- _Problem details_
Write out exactly the lines from the one containing "[00:00:01.92]" through the last line of the records below, both included, and leave out any pictures.

[Records excerpted from a collection]
______________________________

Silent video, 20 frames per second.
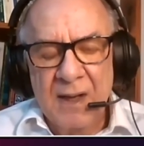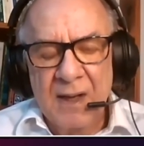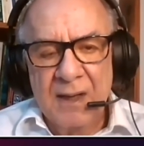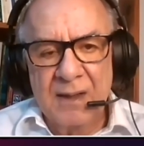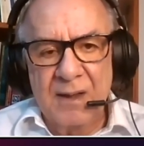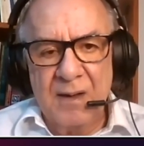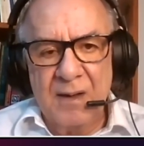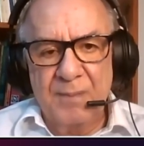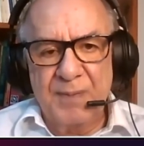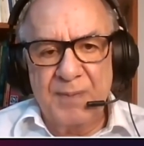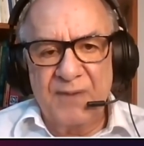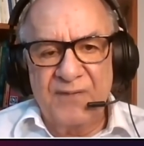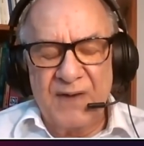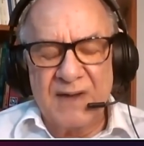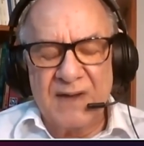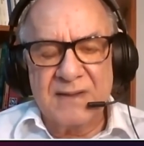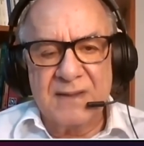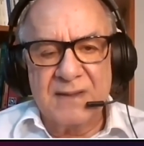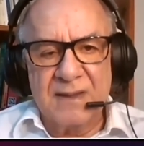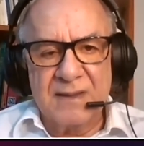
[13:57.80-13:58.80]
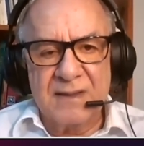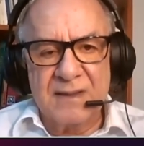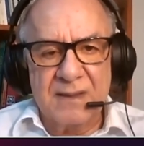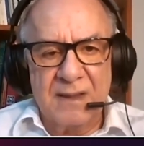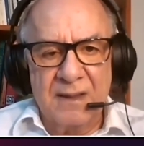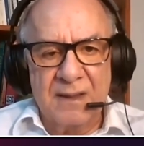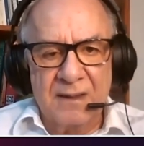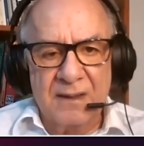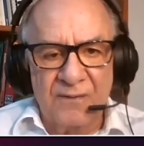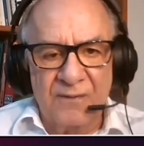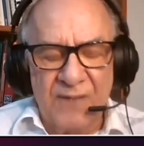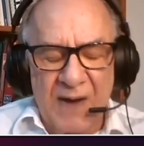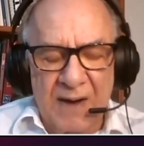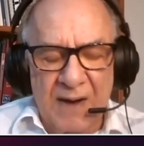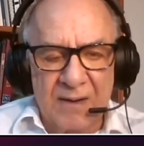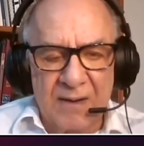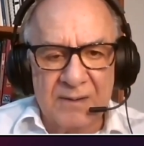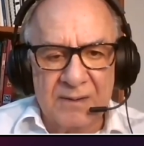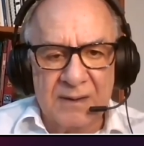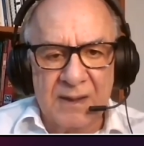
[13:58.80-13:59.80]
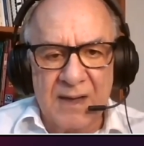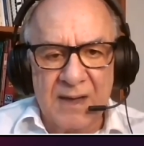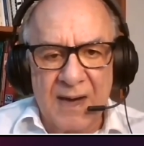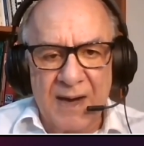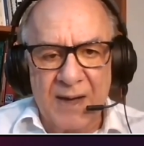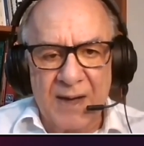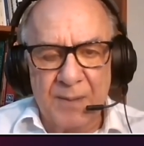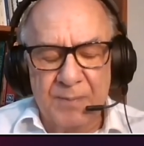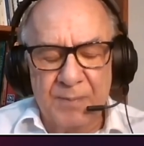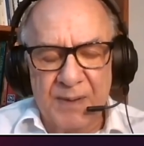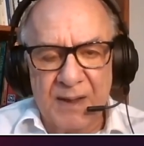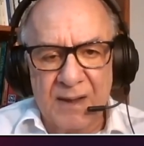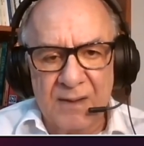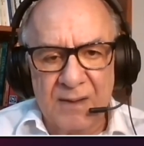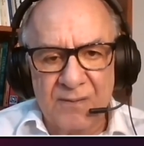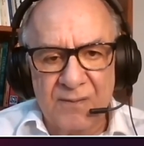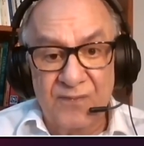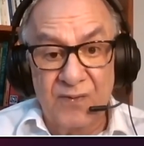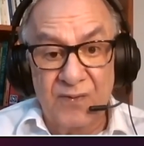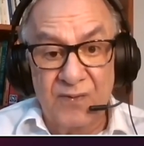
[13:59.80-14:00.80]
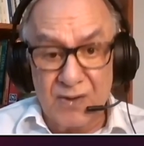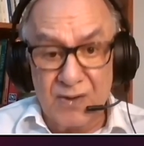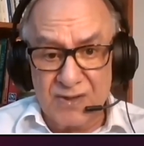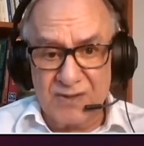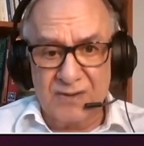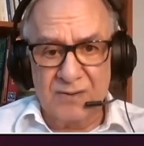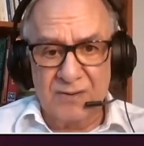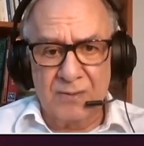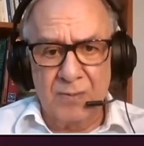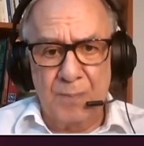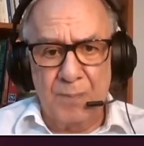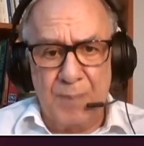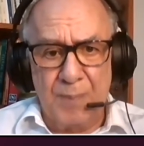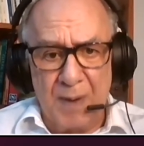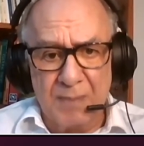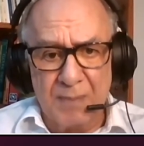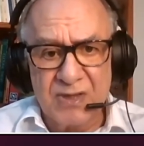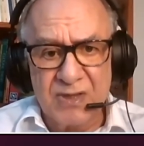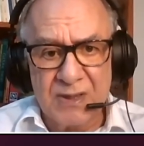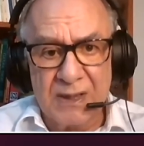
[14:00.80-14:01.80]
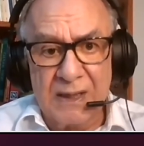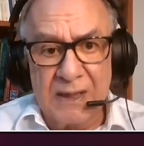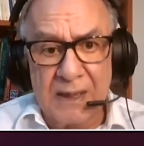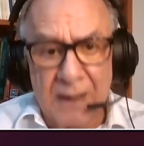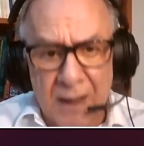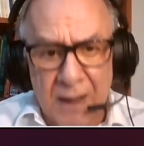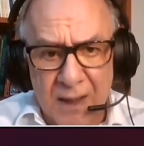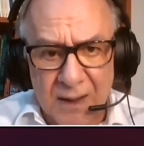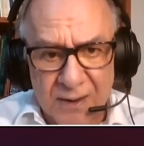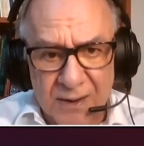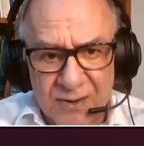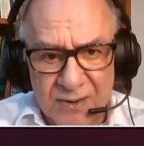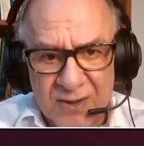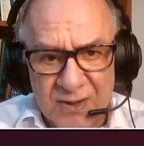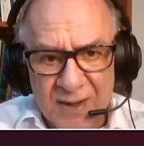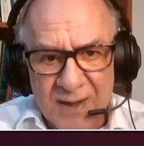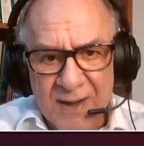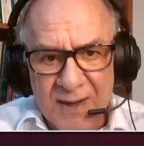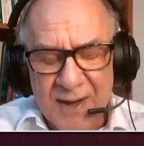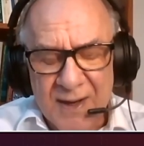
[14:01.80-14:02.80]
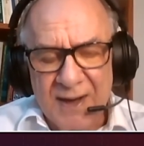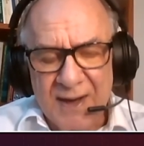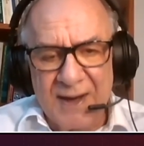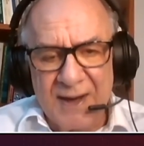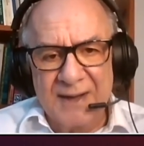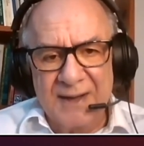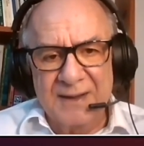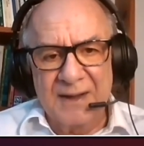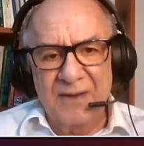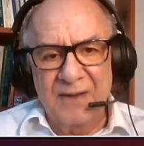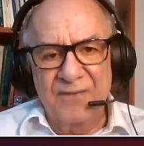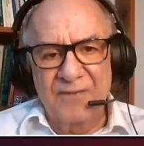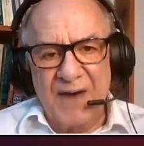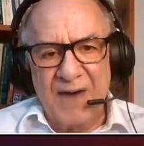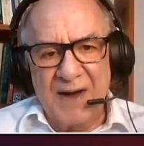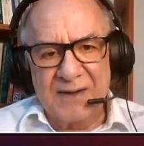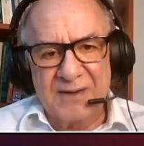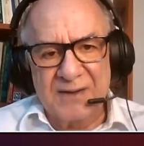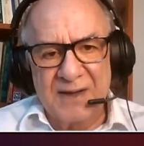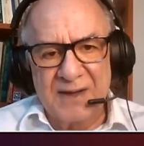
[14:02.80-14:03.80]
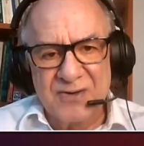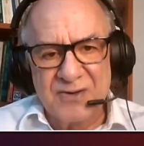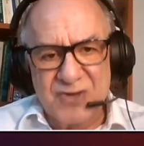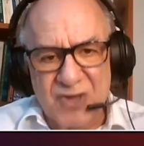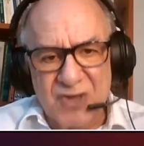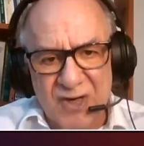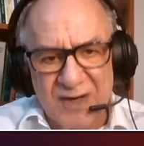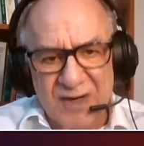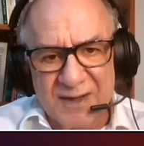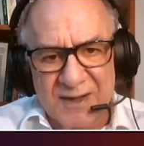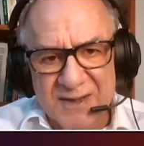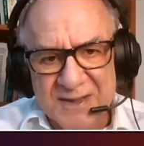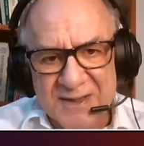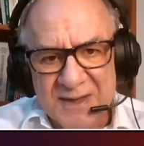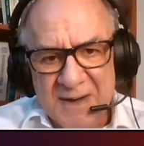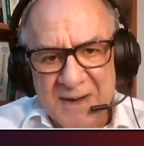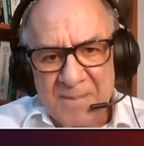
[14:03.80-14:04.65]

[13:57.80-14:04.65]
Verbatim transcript: uh, professors in the faculty are being forced to publish in English. And in fact, in journals,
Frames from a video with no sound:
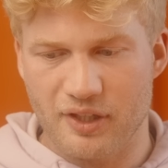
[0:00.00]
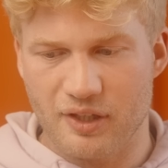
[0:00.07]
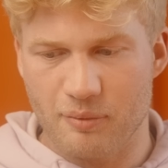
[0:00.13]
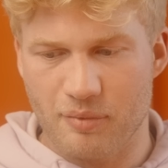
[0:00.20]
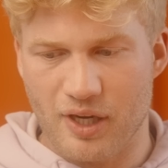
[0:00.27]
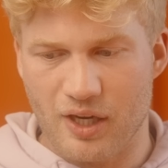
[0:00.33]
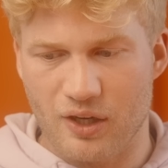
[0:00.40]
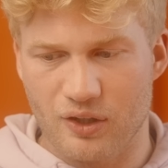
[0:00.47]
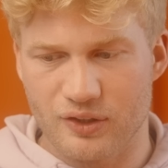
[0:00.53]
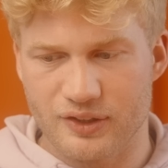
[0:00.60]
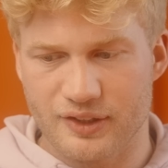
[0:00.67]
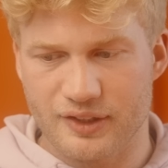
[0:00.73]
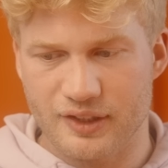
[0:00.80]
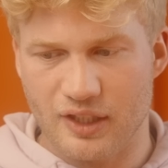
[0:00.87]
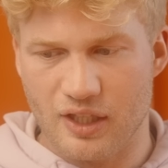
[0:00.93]
about
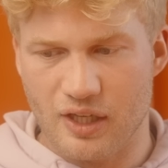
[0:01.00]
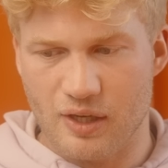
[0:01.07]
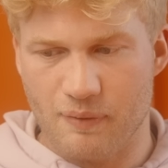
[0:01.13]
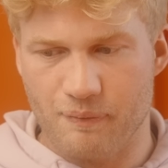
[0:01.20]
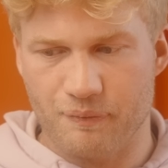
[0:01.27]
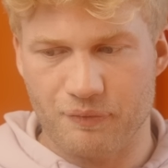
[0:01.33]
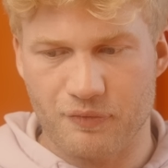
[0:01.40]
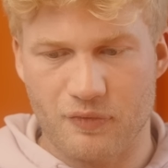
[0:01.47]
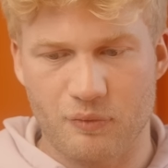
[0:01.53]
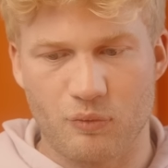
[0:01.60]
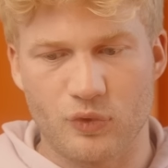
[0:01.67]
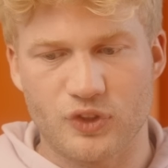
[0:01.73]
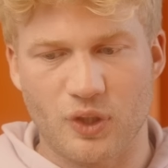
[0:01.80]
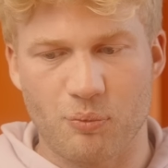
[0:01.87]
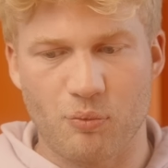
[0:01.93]

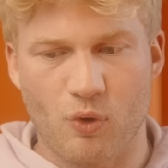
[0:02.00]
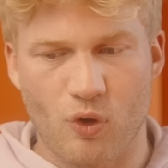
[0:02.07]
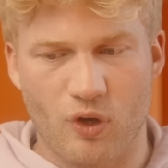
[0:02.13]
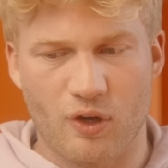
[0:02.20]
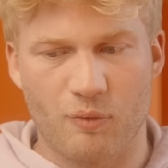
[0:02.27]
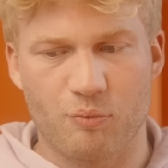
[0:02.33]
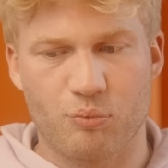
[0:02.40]
some more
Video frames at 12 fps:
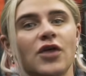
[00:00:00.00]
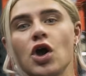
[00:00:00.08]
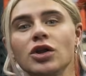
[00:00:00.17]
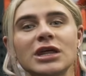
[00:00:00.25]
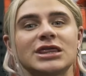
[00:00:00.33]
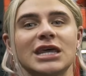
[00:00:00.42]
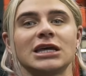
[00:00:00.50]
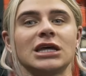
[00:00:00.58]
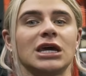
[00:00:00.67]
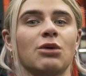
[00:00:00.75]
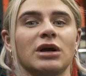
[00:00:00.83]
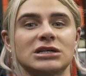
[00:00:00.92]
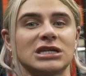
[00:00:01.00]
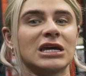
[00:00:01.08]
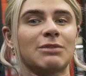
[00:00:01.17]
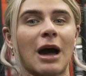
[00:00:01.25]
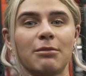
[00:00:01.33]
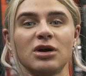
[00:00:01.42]
The only thing that you want to
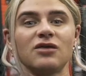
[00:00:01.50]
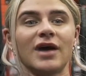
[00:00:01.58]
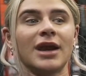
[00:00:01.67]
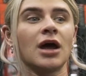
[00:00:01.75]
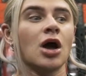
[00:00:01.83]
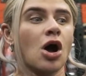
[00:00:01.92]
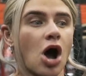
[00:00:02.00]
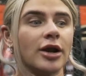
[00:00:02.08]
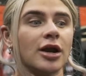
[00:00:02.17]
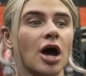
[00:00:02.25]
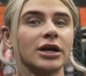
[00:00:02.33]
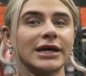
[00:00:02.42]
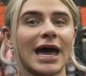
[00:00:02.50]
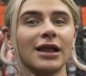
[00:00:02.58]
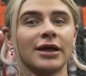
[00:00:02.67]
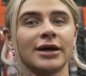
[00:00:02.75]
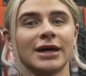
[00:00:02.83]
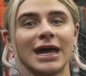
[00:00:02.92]
think about moving on an
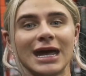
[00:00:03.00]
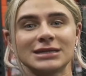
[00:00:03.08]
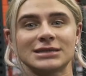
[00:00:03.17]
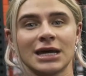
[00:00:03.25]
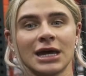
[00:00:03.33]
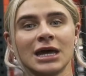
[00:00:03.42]
RDL is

______________________________

- _Response_
[00:00:01.92]
[00:00:02.00]
[00:00:02.08]
[00:00:02.17]
[00:00:02.25]
[00:00:02.33]
[00:00:02.42]
[00:00:02.50]
[00:00:02.58]
[00:00:02.67]
[00:00:02.75]
[00:00:02.83]
[00:00:02.92]
think about moving on an
[00:00:03.00]
[00:00:03.08]
[00:00:03.17]
[00:00:03.25]
[00:00:03.33]
[00:00:03.42]
RDL is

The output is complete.